Case of the Day: Footprint International v. Footprint Asia

The case of the day is Footprint International LLC v. Footprint Asia, Ltd. (D. Ariz. 2024). Footprint International was an Arizona company that made fiber-based bowls, plates, and cutlery. It had a contract with Footprint Asia, a Chinese company, to manufacture its products in China. Footprint International brought a trademark infringement claim against Footprint Asia and sought a preliminary injunction. It served process by email, with the court’s permission.

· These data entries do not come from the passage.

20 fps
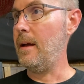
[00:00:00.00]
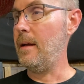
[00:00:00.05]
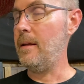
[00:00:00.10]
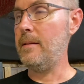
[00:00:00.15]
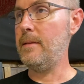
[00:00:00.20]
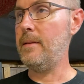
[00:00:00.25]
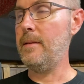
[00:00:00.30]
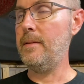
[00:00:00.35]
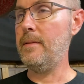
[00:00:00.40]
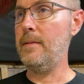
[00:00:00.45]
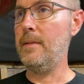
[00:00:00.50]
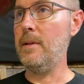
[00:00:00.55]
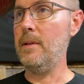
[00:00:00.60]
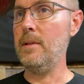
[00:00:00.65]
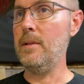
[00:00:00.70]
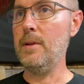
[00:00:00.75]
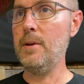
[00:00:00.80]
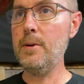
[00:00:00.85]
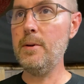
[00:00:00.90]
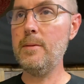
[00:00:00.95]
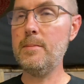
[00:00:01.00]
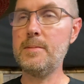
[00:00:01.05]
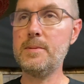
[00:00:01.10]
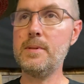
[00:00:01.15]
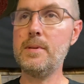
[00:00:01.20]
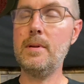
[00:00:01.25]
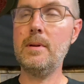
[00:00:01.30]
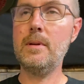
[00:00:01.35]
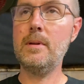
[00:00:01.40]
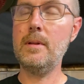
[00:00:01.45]
the
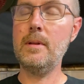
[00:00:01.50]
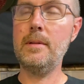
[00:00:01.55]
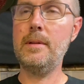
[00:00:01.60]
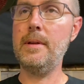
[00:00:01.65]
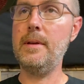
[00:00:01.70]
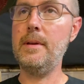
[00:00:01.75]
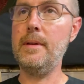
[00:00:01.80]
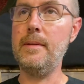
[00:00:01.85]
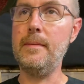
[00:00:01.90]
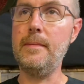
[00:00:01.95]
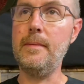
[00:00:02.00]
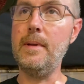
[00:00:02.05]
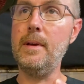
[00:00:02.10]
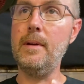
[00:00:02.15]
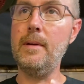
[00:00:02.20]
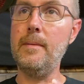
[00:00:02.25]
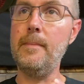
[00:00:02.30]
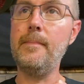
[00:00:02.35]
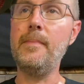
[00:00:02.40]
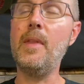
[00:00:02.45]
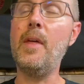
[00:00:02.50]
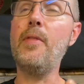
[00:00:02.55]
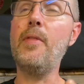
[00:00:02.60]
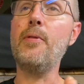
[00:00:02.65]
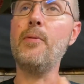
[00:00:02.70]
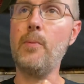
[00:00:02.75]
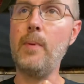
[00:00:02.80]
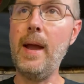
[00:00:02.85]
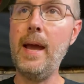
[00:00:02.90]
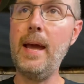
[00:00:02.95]
loops, the
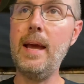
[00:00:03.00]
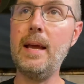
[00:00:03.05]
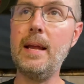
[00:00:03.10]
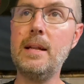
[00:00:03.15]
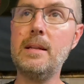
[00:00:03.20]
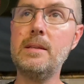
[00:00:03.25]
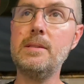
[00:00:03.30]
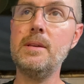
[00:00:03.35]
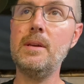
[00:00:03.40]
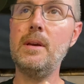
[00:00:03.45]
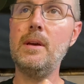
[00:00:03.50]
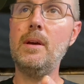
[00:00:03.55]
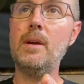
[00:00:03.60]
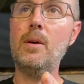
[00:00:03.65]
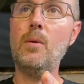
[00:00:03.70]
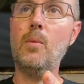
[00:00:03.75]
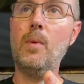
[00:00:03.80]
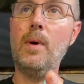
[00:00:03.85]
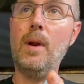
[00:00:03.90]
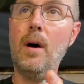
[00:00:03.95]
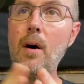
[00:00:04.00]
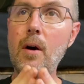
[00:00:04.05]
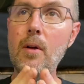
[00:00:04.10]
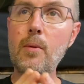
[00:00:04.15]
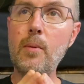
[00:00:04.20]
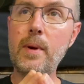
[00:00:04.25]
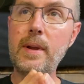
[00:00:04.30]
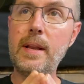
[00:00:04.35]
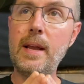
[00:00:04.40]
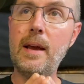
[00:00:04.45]
threads went all the
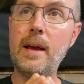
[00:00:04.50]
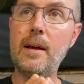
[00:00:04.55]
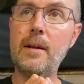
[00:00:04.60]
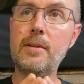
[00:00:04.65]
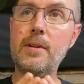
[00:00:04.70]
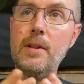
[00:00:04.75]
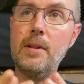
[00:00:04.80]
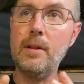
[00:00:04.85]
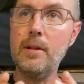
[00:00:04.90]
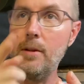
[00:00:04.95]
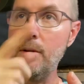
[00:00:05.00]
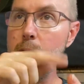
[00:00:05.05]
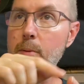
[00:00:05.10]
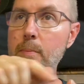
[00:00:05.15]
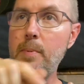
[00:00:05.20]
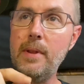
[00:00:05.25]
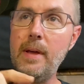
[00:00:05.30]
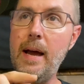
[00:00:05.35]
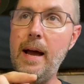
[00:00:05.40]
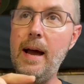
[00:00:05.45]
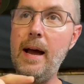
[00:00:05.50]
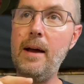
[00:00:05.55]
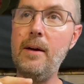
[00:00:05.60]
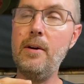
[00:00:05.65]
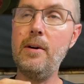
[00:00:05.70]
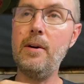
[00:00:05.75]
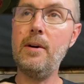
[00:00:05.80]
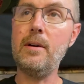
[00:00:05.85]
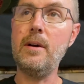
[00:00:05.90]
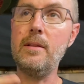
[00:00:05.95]
way down to the loop of the eye
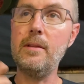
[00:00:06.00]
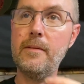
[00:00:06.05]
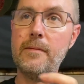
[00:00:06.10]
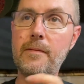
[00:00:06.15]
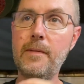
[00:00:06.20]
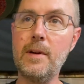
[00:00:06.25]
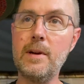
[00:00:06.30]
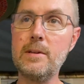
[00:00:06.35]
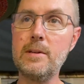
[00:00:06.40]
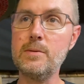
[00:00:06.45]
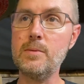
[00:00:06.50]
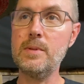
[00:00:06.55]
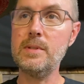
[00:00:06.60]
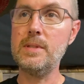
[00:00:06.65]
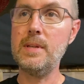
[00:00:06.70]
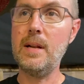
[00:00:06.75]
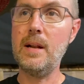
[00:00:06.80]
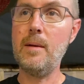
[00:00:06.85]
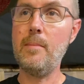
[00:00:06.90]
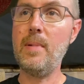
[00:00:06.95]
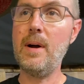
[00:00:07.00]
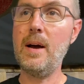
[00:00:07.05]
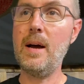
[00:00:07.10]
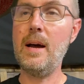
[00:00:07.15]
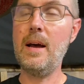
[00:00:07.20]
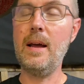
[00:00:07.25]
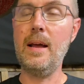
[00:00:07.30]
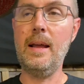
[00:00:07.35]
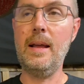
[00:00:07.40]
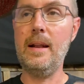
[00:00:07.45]
hook on the first ones that I
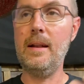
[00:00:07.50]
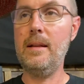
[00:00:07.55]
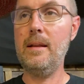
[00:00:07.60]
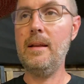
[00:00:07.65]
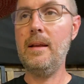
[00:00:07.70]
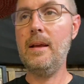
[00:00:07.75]
bought, and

The interesting question was whether the court could grant the preliminary injunction even if the service by email was improper under the Service Convention. I’ve written about this issue before. Rule 65 requires notice, but not service of process, before an injunction can be enforced. But I don’t think that’s a complete answer to the question. It may be that an injunction doesn’t have to be served in the same manner as process is served. But if you have to give notice to someone in a Service Convention state, must you give notice in a way that the Convention authorizes or permits?

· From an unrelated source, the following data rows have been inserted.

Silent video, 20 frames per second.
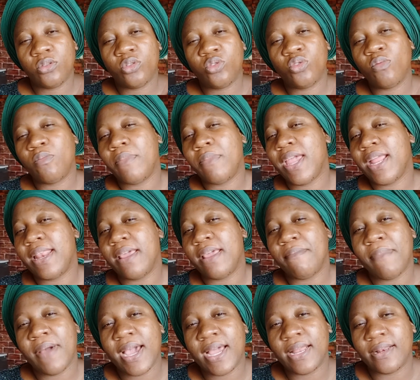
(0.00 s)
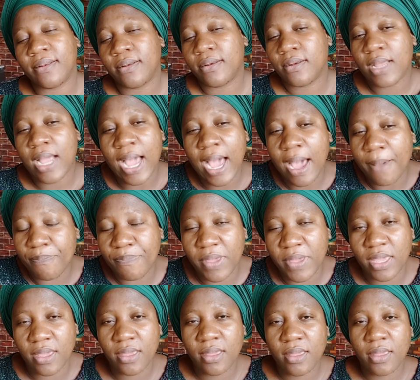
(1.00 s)
to make the man
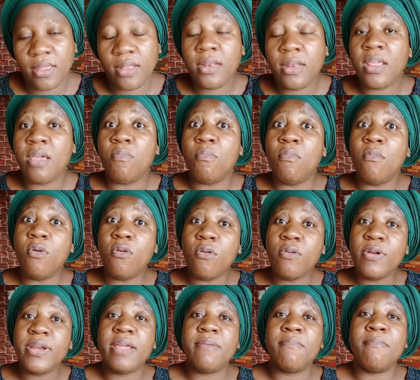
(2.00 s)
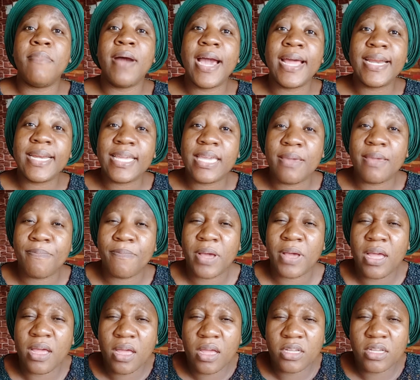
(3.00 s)
happy, the more the man kept
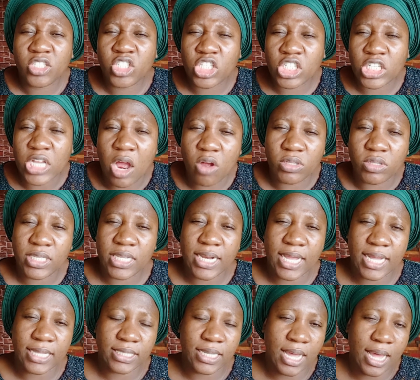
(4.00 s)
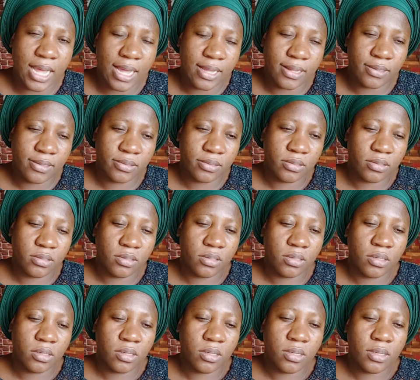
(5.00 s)
shouting at her.
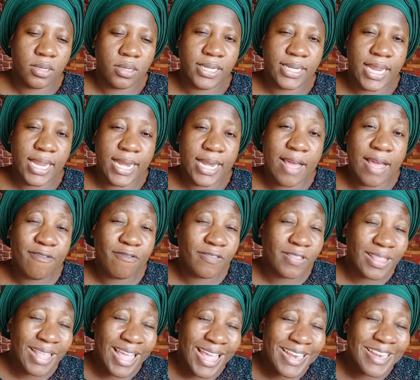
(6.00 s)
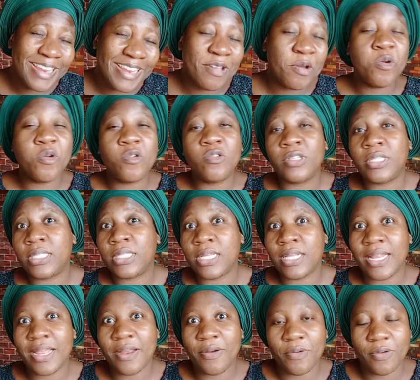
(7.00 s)
Then after the whole
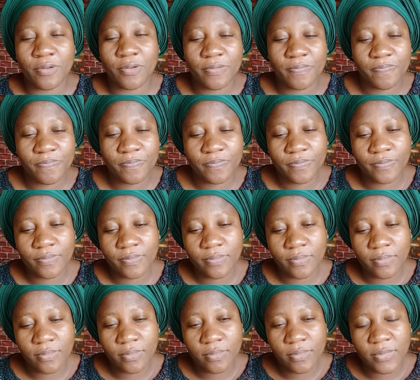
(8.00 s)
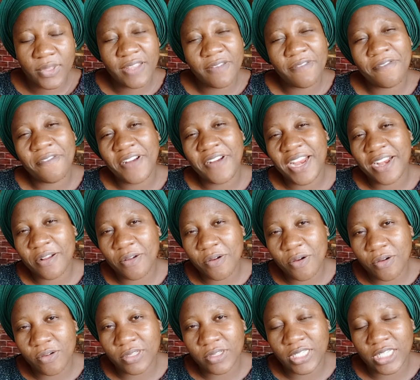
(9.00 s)
scenario, the friend
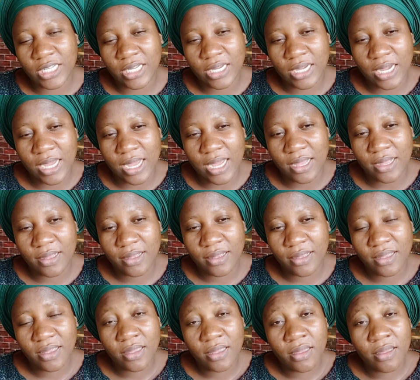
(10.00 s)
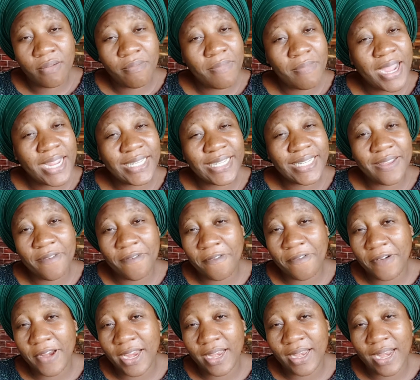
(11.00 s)
called Chika. My dear
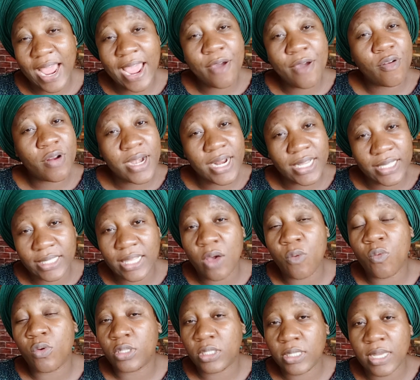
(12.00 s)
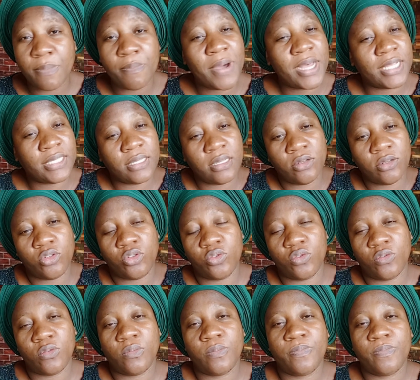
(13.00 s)
friend, I understand what you're passing
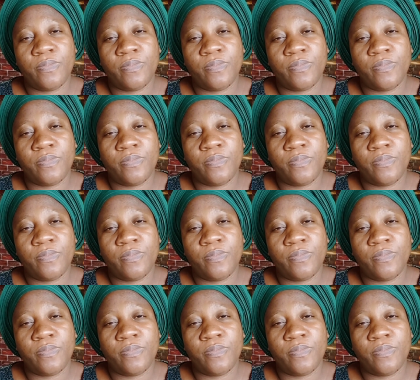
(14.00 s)
through.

The Convention says it applies in all cases where there is occasion to transmit a judicial document abroad for service. There is no question that an injunction is a judicial document. And there is no question that it has to be transmitted abroad. But is it transmitted abroad for service? T he US cases seem to say no, that the Convention only applies to the transmission of judicial documents abroad in connection with service of process.

I find that plausible and maybe, from a practical perspective, necessary. But I also find it hard to square with the text of the Convention, which applies to the transmission of judicial and extrajudicial documents. Extrajudicial documents, according to the HCCH Practical Handbook, include “notarial documents, demand for payment, notices to quit in connection with leaseholds or contracts of employment, protests with respect to bills of exchange and promissory notes, provided that they are issued by an authority or huissier, notice of dates of mediation hearings, notices served by creditors upon debtors, testamentary documents, notifications to beneficiaries of a deceased estate,” and others. None of these are “process,” so how can we possibly read the Convention to apply to the transmission of judicial documents only when for formal service?

The bottom line is that despite these concerns, the cases are clear that an injunction does not need to be transmitted by a method authorized or permitted by the Convention.